• Your assignment:
From the line that has "[104.08-105.08s]" down to the last line of the data below, set down every line exactly, but none of the pictures.

== Segment start ==

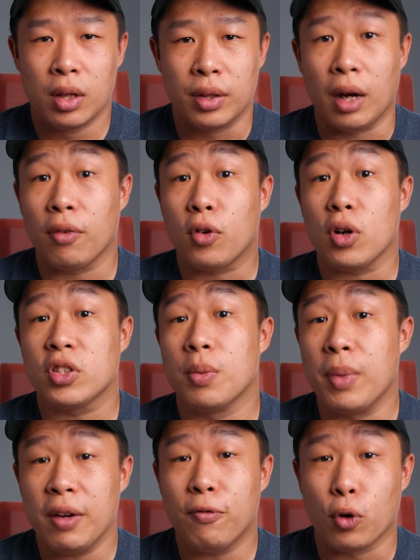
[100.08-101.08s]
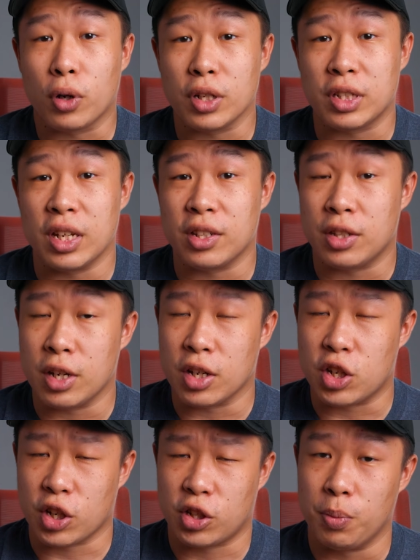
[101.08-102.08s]
Now of course, the main focus is the
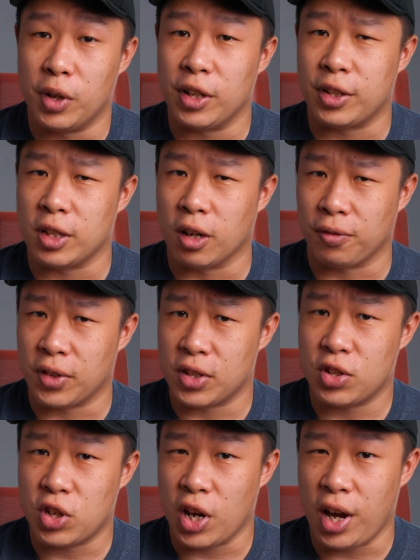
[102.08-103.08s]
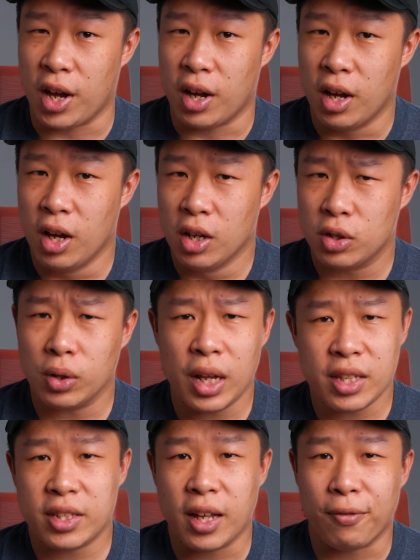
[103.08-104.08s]
adjustability of this chair, so
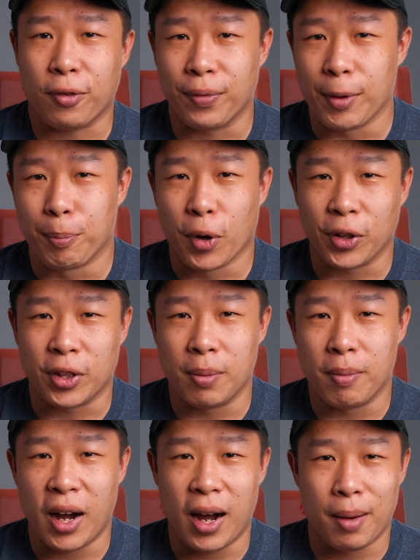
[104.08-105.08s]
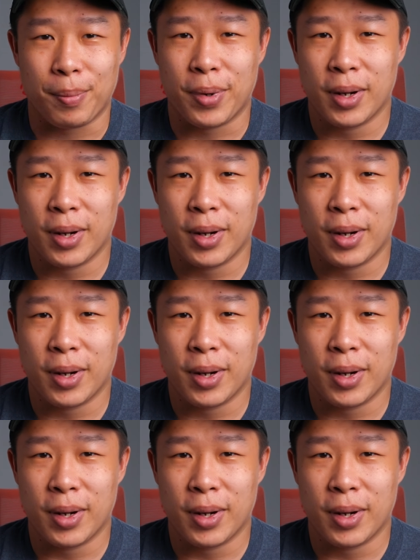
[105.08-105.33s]
let's start from the bottom up.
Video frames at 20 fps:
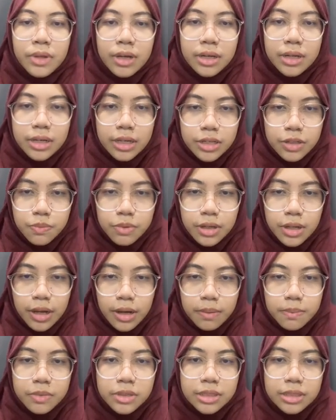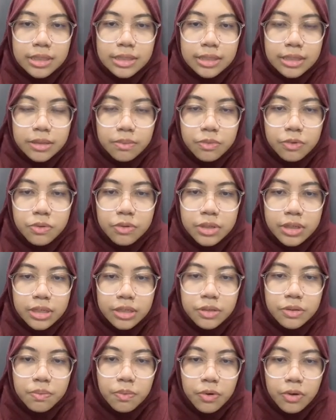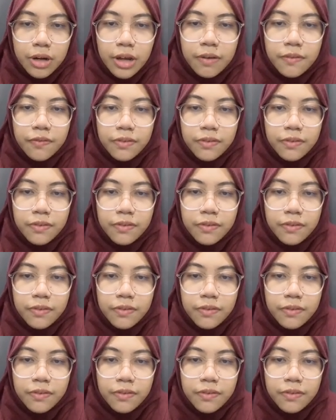This will help the system do things more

== Segment end ==

• Solution for this exercise:
[104.08-105.08s]
[105.08-105.33s]
let's start from the bottom up.
Video frames at 20 fps:
This will help the system do things more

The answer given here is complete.